核兵器および通常兵器の廃絶をめざすブログ

近代文学研究を通して、世界平和を考えています。

村井楽水「人世必要の学問を論ず」(『東京経済雑誌』一四四号 明治一五(西暦一八八二)年一二月三〇日)

 先月の弦斎まつりでも話題にのぼった、弦斎が「村井楽水」という号で函館から投稿したという論文。私はだいぶ前に国会図書館所蔵資料のコピーを入手していたのですが、うかつにも忘れていました。

 なお「人世」は「人生」の誤字ではなく、原文のままです。

 一八六四年生まれ、当時まだ十代の楽水が考えた、人間世界に本当に必要な学問とは。

 

 「衛生」と「経済」です。

 「衛生」の学とは健康を保つための学問。責任を果たし事業をなすには健康が第一。

 そして「経済」とは人類が政府を立て(お、社会契約説?)、衣食住の需用(原文のまま)を充たすために不可欠な学。人類は経済区域の中で経済事業を行う者。

 楽水は「自由交易」を正しいとし、「干渉保護」をまちがいとする経済観に立っています(社会主義なんかは出てきません)。

 だというのに、日本では圧制政治家が人民を愚にし、卑屈な学者は孔子孟子のうかつな説(あ、これ楽水の意見ですからね)を唱えて、前述のような実用的な学問から人民を遠ざけてきました。

 徳川政府の圧制時代には、衛生や経済の学が行われなかったのも怪しむに足りません。しかし、時代は文明開化。三六〇〇万人(当時の日本の人口?)中の半分は女子、男子も半分は農民、工商士族も幾分かは頑固卑屈な、文明のなんたるかを知らない者。

 文明の真味を知る先覚者は残りのわずかの人々のみ。

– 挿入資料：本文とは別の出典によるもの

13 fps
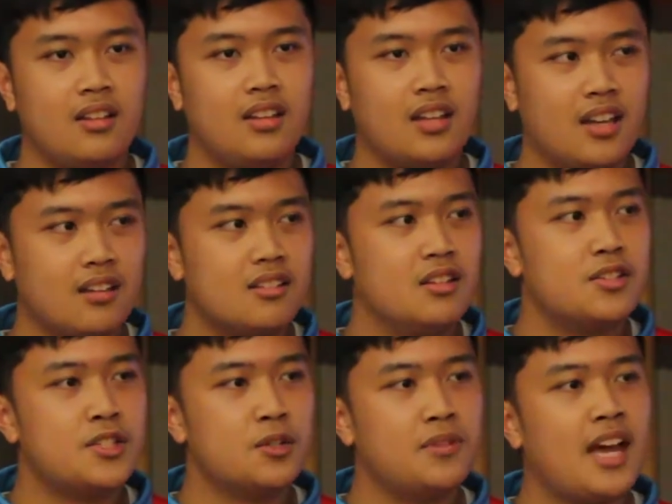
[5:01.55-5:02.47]
Yeah,
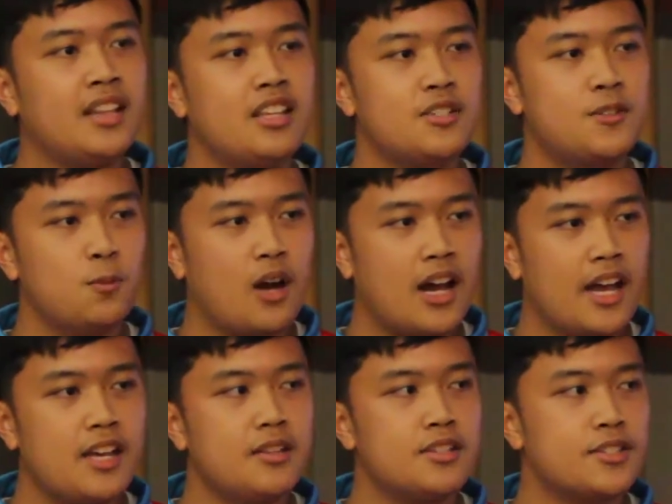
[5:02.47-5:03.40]
so that is
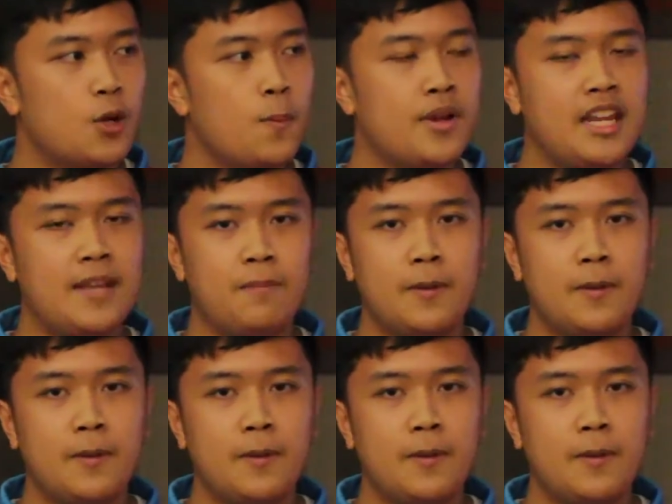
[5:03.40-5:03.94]
why so many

人類第一の要務である「身体」「財産」を尊重せずして、何の文明開化でしょうか(このへん、いささか論理の流れがつかみづらい文章です)。

 衛生学の方は学者たちの見解がだいたい一致しているのですが、経済学は諸説百出、「貴金説」「重農説」「権衡貿易論」「商業規律論」などがあり、「自由交易」の真理(と、楽水はまた主張します)を妨げる者は欧米文明国にも多いのです。いわんや我が国では、いたるところに間違った経済学が充満しています。世人はかつての迷霧を出てふたたびまた迷露(原文のまま)に入るなかれ。

 

 強引にまとめてみました。十代の青年の主張としては立派なものですが、つっこみどころもあります。アダム・スミスなんかが主張した自由貿易というのは、政治上の自由主義とは別物なのですが、どうも混同している疑いがあります。

 とはいえ、後の村井弦斎の特性である、実用主義の傾向はうかがえます。約二十年後の代表作『食道楽』でも、台所の衛生とか節約料理とかを熱心に説いています。